◆ **Work item**: Return exactly the lines below, starting with the one that has "[0:02.03-0:02.93]" and going on through the one that has "(0.80 s to 1.00 s)".

[Saved data entries]
┌──

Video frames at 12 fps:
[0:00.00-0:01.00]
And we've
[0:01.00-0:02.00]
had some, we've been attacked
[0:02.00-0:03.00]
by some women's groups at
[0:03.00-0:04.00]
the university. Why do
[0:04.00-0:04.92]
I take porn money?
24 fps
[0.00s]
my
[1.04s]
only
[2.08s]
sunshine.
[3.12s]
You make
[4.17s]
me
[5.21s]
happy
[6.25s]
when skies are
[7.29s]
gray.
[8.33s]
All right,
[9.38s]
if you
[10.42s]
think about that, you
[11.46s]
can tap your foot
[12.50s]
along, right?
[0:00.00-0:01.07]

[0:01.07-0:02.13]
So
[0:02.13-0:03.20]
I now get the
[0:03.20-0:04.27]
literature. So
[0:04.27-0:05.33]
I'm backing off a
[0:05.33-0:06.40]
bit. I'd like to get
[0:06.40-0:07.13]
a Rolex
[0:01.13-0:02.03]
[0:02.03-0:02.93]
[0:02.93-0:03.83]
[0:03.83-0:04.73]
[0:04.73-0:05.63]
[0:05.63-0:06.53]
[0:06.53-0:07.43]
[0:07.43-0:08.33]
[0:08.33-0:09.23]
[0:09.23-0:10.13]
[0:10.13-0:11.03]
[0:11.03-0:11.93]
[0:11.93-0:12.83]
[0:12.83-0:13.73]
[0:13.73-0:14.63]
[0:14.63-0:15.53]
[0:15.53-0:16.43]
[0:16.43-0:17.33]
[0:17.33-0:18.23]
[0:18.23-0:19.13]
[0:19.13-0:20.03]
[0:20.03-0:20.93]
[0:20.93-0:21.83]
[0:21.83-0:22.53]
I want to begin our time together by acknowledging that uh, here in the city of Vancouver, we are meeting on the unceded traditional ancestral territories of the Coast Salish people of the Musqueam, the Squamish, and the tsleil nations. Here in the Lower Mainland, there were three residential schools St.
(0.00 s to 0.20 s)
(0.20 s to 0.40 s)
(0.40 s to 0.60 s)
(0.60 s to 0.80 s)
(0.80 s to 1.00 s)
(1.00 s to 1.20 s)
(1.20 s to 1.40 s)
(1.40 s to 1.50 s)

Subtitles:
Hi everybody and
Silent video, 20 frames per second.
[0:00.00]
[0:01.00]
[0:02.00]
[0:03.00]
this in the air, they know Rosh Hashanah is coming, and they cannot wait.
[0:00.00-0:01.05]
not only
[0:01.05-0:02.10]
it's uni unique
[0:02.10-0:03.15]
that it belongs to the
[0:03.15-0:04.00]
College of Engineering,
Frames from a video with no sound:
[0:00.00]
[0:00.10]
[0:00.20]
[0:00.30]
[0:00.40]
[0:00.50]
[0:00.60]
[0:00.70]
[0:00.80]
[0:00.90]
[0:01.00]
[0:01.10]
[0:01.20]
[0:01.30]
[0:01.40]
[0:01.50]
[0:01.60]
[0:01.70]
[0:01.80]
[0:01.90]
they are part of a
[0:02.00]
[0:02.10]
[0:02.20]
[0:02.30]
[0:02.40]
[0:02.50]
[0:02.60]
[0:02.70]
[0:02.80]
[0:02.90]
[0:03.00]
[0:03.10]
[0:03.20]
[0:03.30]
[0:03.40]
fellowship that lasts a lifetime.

└──

◆ **Task response**:
[0:02.03-0:02.93]
[0:02.93-0:03.83]
[0:03.83-0:04.73]
[0:04.73-0:05.63]
[0:05.63-0:06.53]
[0:06.53-0:07.43]
[0:07.43-0:08.33]
[0:08.33-0:09.23]
[0:09.23-0:10.13]
[0:10.13-0:11.03]
[0:11.03-0:11.93]
[0:11.93-0:12.83]
[0:12.83-0:13.73]
[0:13.73-0:14.63]
[0:14.63-0:15.53]
[0:15.53-0:16.43]
[0:16.43-0:17.33]
[0:17.33-0:18.23]
[0:18.23-0:19.13]
[0:19.13-0:20.03]
[0:20.03-0:20.93]
[0:20.93-0:21.83]
[0:21.83-0:22.53]
I want to begin our time together by acknowledging that uh, here in the city of Vancouver, we are meeting on the unceded traditional ancestral territories of the Coast Salish people of the Musqueam, the Squamish, and the tsleil nations. Here in the Lower Mainland, there were three residential schools St.
(0.00 s to 0.20 s)
(0.20 s to 0.40 s)
(0.40 s to 0.60 s)
(0.60 s to 0.80 s)
(0.80 s to 1.00 s)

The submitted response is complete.